Entre cordões, fios e cerâmica, formam-se peças cheias de afeto e raízes. Assim são as obras da artista visual Ju Fonseca. Nascida em Cruz das Almas, no Recôncavo Baiano, ela é uma das 16 artistas da Bahia presentes na exposição “Artistas do Vestir: Uma Costura dos Afetos”, em cartaz no Itaú Cultural, em São Paulo.
Ju convive com a arte desde que se entende por gente: cresceu vendo a avó confeccionando todo tipo de crochê. Na sua casa, até os botijões de gás ganhavam mimos da matriarca. “Ela fazia de tudo, do crochezinho do botijão a coisas mais elaboradas. Ela tinha muito isso de enfeitar as coisas de casa”, conta.
Foi assim que começou a trabalhar com crochê há cerca de 15 anos, criando joias em parceria com uma marca de roupas. Depois, passou a produzir acessórios, como colares feitos com pedras naturais. Durante a pandemia, descobriu e se apaixonou pela cerâmica, e hoje une todas essas técnicas em seu trabalho.
Cursando moda, Ju sempre teve em mente que queria subverter a superficialidade comumente atribuída a esse universo. Para ela, moda envolve muito mais: ancestralidade, angústias e anseios.

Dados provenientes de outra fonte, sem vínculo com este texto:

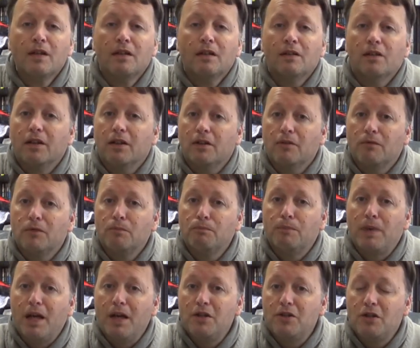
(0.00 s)
like
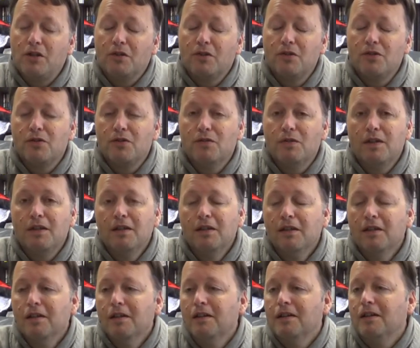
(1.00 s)
Banjo-Kazooie
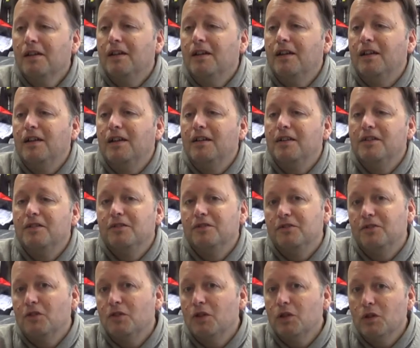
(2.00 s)
and
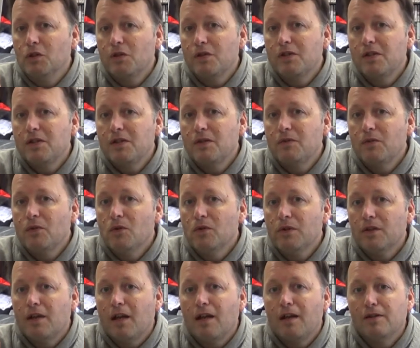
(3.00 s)
Donkey Kong 64,
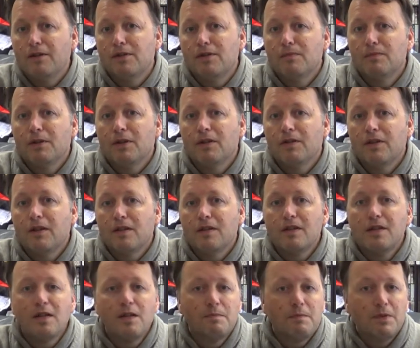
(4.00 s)
that had similar
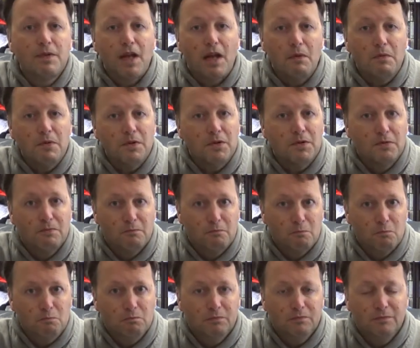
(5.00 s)
techniques, but that was
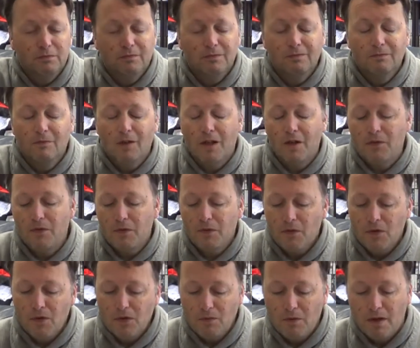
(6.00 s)
one of the
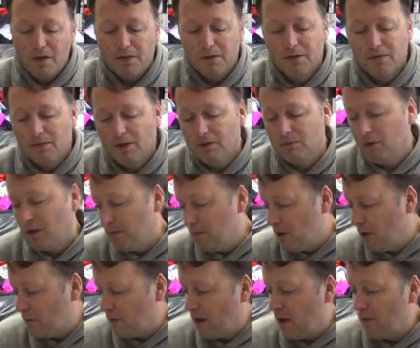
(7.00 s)
first ones, and one of
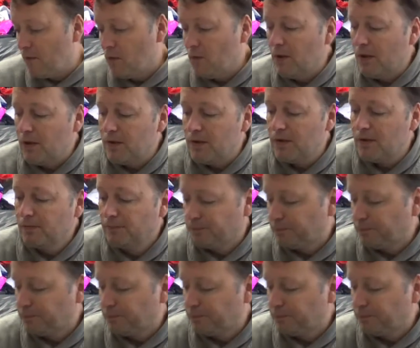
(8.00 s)
my favourite ones.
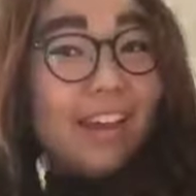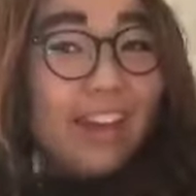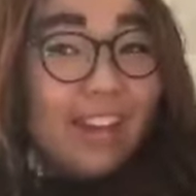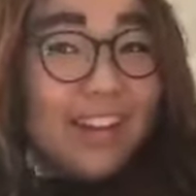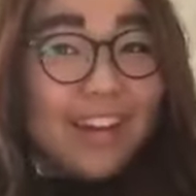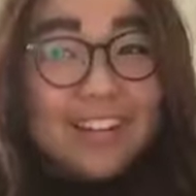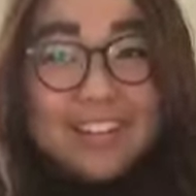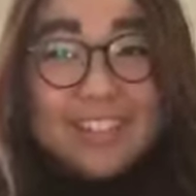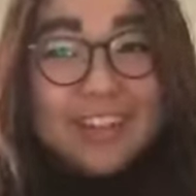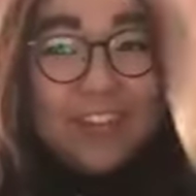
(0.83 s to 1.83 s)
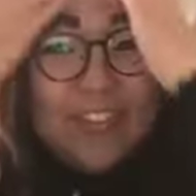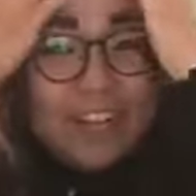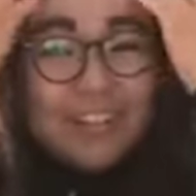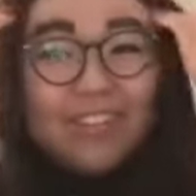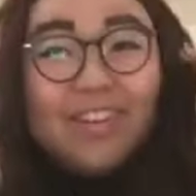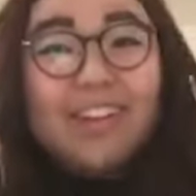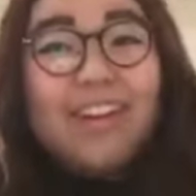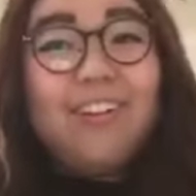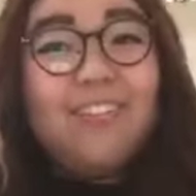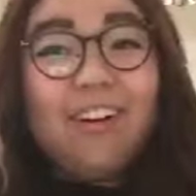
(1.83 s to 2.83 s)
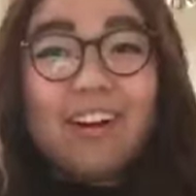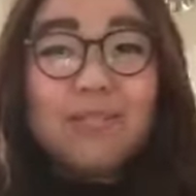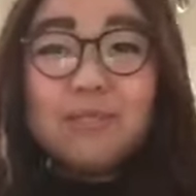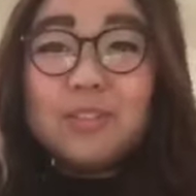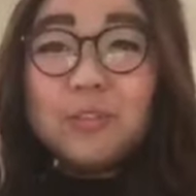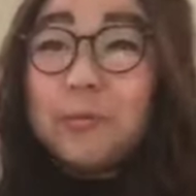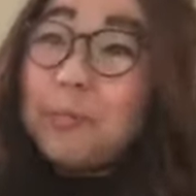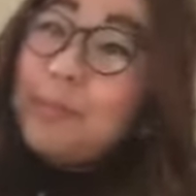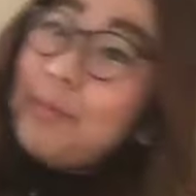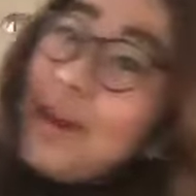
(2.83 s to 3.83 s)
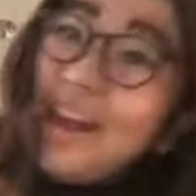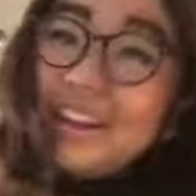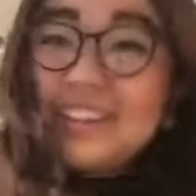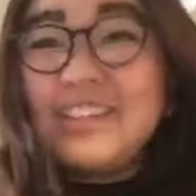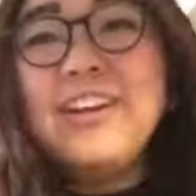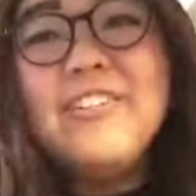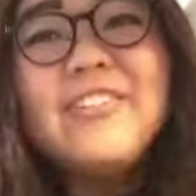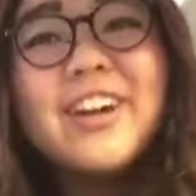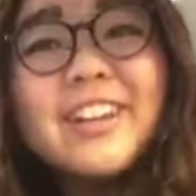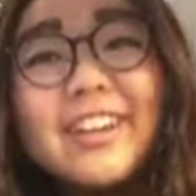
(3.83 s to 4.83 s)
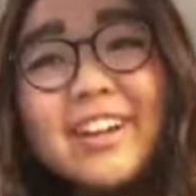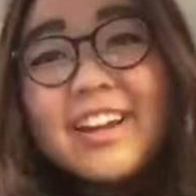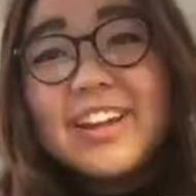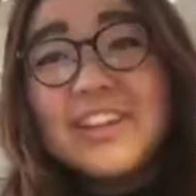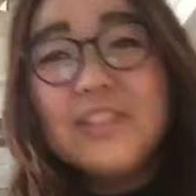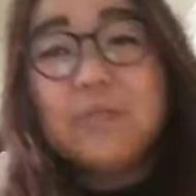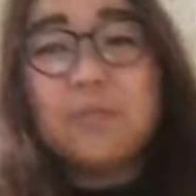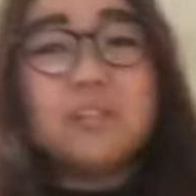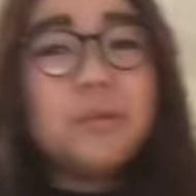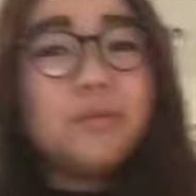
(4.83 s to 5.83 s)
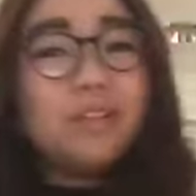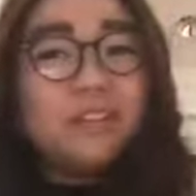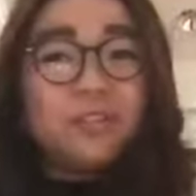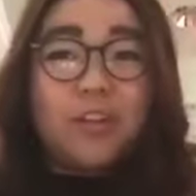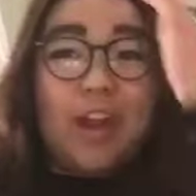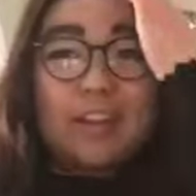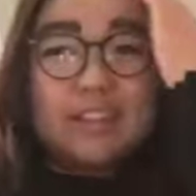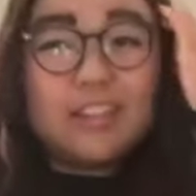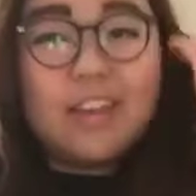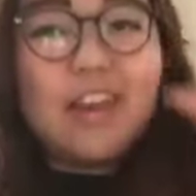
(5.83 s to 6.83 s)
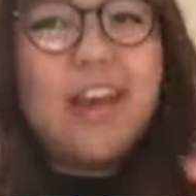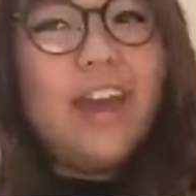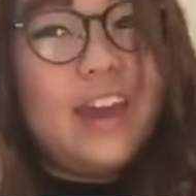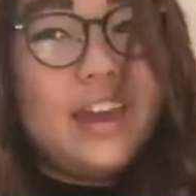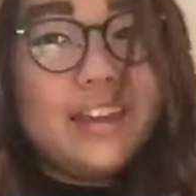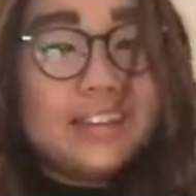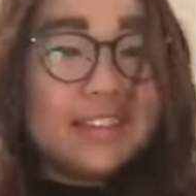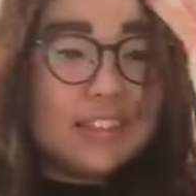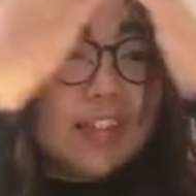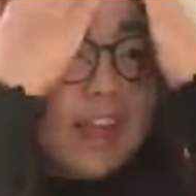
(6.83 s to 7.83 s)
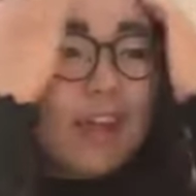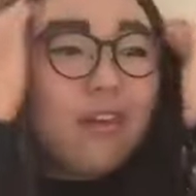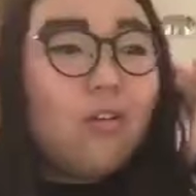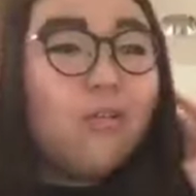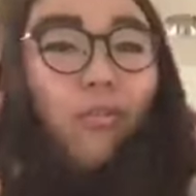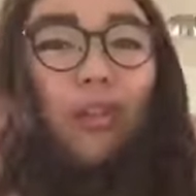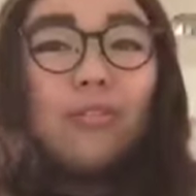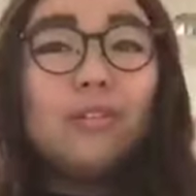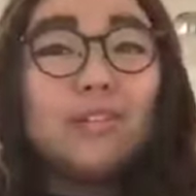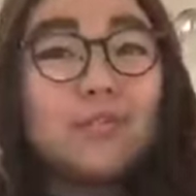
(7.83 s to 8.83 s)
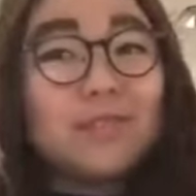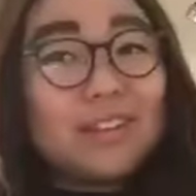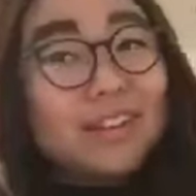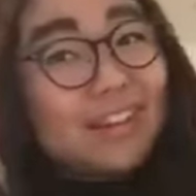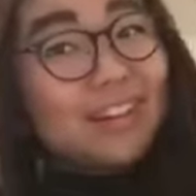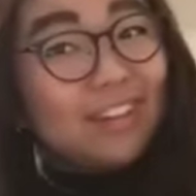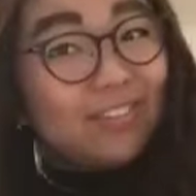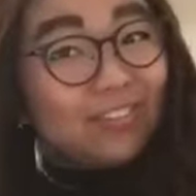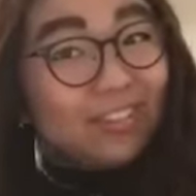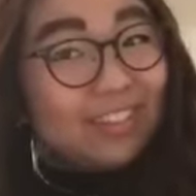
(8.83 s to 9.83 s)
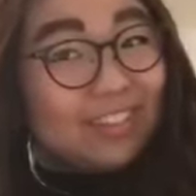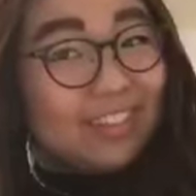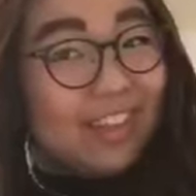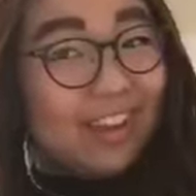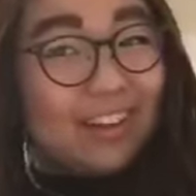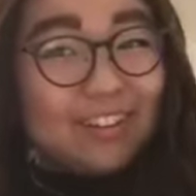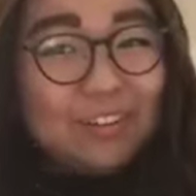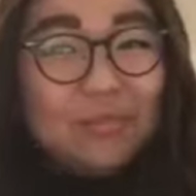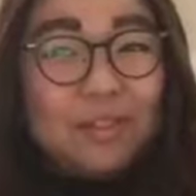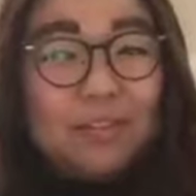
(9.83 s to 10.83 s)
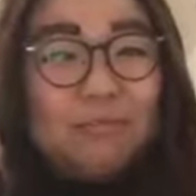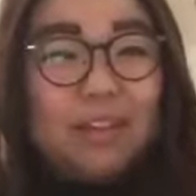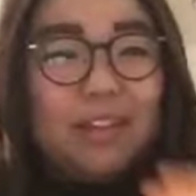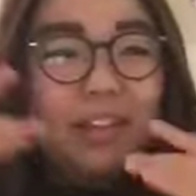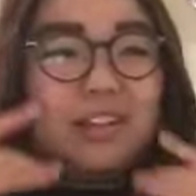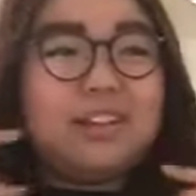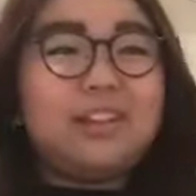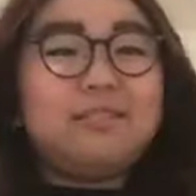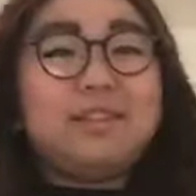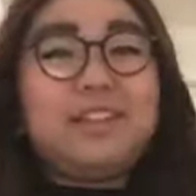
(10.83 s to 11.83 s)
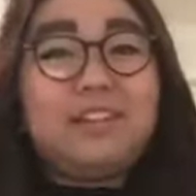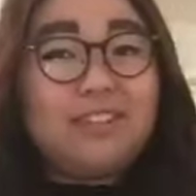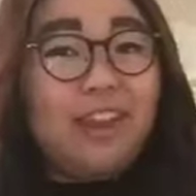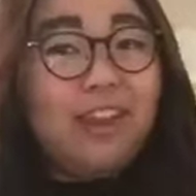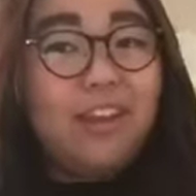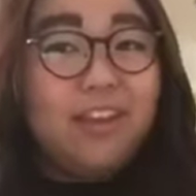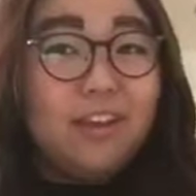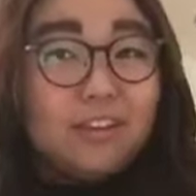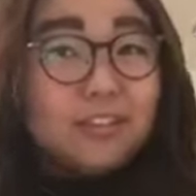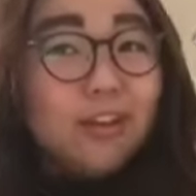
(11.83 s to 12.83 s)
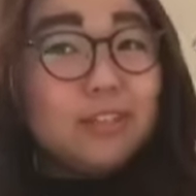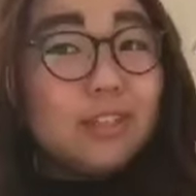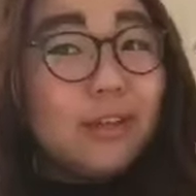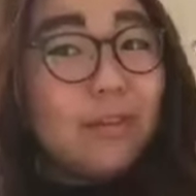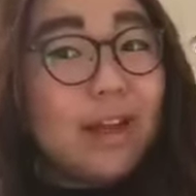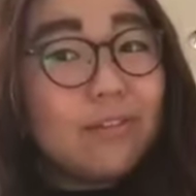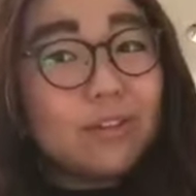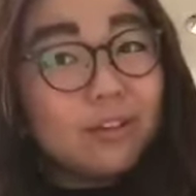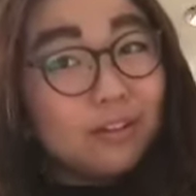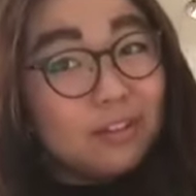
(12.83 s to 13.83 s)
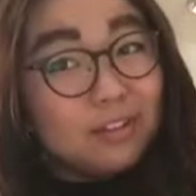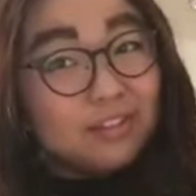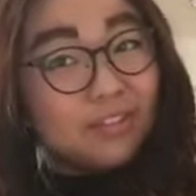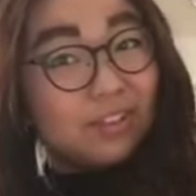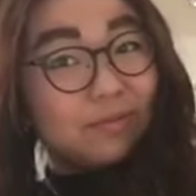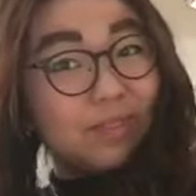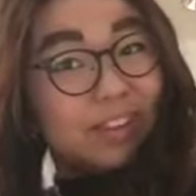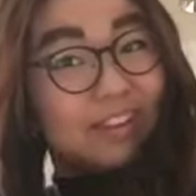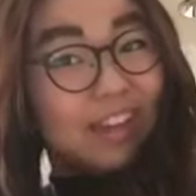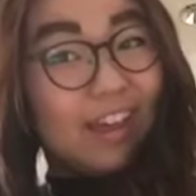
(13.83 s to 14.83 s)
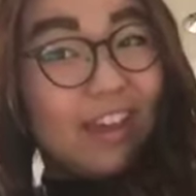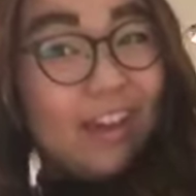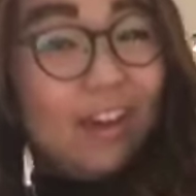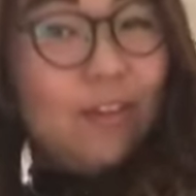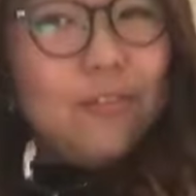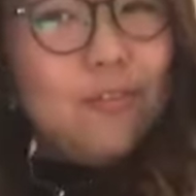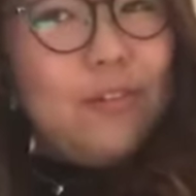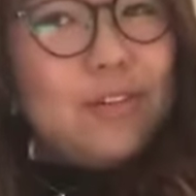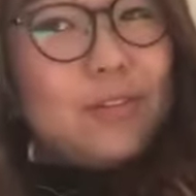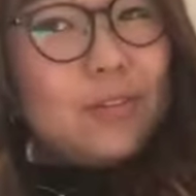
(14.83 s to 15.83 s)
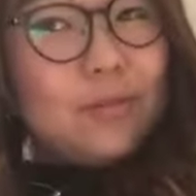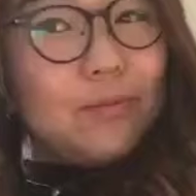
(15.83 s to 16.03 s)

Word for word: Hey guys, so what's a video? Welcome to back to you push me really stressed. And so today we're gonna be doing cooking for today. I don't know, we're gonna be making cooking video day. So today we have cooking this video making day with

Tudo começou com sua avó, dona Jovelina, e os ensinamentos dela estão presentes em cada detalhe de suas peças. Sua origem se manifesta fortemente no trabalho. Os fios remetem às confecções que via sua avó fazer. Já a cerâmica é fruto da argila queimada em Maragogipinho, distrito de Aratuípe, no Recôncavo, conhecido por suas olarias.
“Aqui na Bahia, somos muito ricos em diversidade de matérias-primas naturais. Às vezes, buscamos muito o artificial, sendo que temos o natural bem aqui. Tento valorizar cada vez mais isso no meu trabalho”, defende.
Para “Corpo Vazio”, obra que levou para a exposição em São Paulo, sua intenção foi evidenciar o corpo como a própria vestimenta. Durante quatro meses, desenvolveu uma peça que inicialmente seria o próprio corpo — que, segundo ela, de vazio não tem nada: carrega sonhos, desejos e sentimentos. Contudo, ao longo do processo, sentiu a necessidade de reformular a obra e transformá-la em um grande coração feito de cerâmica e fios.
Assim o fez. Agora, finalizado diretamente na parede do Itaú Cultural, está o coração de cerca de 30 quilos. “O coração é também uma representação disso tudo. Minha inspiração foi esse momento de reflexão, a vontade de construir algo que tivesse significados amplos. Quis trazer esse contraponto do ‘vestir’, mostrar que moda é afeto, é o que a gente vive. Que o ‘corpo vazio’, na verdade, está sempre cheio de sentimentos”, conclui.